(Collected data entries)
+++
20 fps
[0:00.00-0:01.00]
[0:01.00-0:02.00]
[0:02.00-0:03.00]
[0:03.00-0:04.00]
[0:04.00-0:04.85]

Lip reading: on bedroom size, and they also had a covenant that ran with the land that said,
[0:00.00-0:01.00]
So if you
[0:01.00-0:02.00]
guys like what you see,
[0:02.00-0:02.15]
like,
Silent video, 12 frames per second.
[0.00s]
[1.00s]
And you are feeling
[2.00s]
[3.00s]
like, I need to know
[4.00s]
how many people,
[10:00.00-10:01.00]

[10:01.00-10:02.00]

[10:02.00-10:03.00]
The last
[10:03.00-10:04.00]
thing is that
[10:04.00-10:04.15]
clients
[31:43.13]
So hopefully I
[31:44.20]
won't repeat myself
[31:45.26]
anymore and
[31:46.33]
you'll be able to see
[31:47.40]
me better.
+++
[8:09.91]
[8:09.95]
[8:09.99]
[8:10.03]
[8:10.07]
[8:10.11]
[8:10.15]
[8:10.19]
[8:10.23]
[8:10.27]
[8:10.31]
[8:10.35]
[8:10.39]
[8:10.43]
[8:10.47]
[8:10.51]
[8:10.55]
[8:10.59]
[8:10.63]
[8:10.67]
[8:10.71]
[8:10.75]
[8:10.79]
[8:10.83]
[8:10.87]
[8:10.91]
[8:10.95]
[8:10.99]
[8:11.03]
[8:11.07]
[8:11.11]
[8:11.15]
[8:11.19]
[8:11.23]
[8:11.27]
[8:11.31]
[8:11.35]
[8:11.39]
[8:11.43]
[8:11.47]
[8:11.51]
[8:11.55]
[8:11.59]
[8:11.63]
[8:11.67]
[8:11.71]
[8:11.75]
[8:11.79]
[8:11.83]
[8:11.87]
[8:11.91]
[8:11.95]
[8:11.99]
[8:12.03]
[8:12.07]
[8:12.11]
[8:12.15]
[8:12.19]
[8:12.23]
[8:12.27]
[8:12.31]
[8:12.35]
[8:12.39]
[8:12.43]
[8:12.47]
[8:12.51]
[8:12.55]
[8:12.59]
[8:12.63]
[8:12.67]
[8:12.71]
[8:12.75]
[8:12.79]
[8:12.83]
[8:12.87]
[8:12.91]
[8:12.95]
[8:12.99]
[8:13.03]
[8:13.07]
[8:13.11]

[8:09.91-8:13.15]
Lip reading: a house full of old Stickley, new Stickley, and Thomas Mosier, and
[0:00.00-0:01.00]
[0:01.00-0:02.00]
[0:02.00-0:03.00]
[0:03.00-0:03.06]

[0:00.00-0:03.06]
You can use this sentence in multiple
+++
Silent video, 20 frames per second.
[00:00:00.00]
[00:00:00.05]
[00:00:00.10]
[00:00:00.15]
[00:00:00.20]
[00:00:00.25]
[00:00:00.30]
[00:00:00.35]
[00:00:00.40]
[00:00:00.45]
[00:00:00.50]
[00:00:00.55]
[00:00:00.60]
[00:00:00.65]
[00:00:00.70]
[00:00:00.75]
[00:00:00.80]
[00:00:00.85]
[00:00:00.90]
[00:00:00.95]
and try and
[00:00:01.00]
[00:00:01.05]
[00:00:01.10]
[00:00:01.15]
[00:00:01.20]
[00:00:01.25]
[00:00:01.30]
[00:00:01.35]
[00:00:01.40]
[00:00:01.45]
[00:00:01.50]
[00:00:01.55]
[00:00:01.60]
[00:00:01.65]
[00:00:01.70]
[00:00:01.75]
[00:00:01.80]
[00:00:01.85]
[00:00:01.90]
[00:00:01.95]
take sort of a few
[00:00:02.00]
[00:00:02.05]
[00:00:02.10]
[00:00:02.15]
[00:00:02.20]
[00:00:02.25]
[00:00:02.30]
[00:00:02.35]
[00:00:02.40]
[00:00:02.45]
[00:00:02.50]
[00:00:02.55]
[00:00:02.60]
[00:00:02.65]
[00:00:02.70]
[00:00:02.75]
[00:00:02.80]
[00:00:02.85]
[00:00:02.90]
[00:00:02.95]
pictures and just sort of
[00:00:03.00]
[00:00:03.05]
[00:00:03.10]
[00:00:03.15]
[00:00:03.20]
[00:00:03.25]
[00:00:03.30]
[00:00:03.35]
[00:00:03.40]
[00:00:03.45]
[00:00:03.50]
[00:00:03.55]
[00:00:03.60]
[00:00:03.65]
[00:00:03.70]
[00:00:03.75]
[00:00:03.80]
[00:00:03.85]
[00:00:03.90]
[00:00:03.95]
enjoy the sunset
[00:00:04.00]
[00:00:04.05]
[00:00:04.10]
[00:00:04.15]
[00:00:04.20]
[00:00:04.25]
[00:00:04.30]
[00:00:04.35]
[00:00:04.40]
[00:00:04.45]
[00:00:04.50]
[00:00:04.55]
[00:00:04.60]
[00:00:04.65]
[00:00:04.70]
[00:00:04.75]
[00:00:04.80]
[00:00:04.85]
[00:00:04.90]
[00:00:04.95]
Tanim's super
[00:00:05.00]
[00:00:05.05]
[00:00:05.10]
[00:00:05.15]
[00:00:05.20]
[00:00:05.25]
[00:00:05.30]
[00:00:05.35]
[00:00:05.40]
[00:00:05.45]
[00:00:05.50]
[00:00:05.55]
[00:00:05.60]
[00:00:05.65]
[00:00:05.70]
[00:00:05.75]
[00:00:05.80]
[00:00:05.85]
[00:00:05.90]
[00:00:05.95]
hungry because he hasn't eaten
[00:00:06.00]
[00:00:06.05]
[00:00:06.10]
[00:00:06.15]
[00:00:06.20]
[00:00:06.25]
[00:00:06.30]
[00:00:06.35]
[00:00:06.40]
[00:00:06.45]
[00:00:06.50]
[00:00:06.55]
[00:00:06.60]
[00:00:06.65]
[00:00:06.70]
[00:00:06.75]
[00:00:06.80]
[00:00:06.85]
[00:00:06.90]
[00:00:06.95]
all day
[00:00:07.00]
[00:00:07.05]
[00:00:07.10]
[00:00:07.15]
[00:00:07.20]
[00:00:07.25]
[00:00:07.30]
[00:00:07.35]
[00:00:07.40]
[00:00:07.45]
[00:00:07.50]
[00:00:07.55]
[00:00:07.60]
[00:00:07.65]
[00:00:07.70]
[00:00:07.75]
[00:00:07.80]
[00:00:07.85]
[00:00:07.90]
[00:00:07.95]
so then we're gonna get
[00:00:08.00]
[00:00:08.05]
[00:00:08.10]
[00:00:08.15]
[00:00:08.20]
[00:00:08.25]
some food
+++
- [Exercise instructions]:
What you return should be exactly the lines above, starting at the one with "[00:00:04.80]" and ending at the one with "[00:00:06.00]", and nothing else.

- [Answer box]:
[00:00:04.80]
[00:00:04.85]
[00:00:04.90]
[00:00:04.95]
Tanim's super
[00:00:05.00]
[00:00:05.05]
[00:00:05.10]
[00:00:05.15]
[00:00:05.20]
[00:00:05.25]
[00:00:05.30]
[00:00:05.35]
[00:00:05.40]
[00:00:05.45]
[00:00:05.50]
[00:00:05.55]
[00:00:05.60]
[00:00:05.65]
[00:00:05.70]
[00:00:05.75]
[00:00:05.80]
[00:00:05.85]
[00:00:05.90]
[00:00:05.95]
hungry because he hasn't eaten
[00:00:06.00]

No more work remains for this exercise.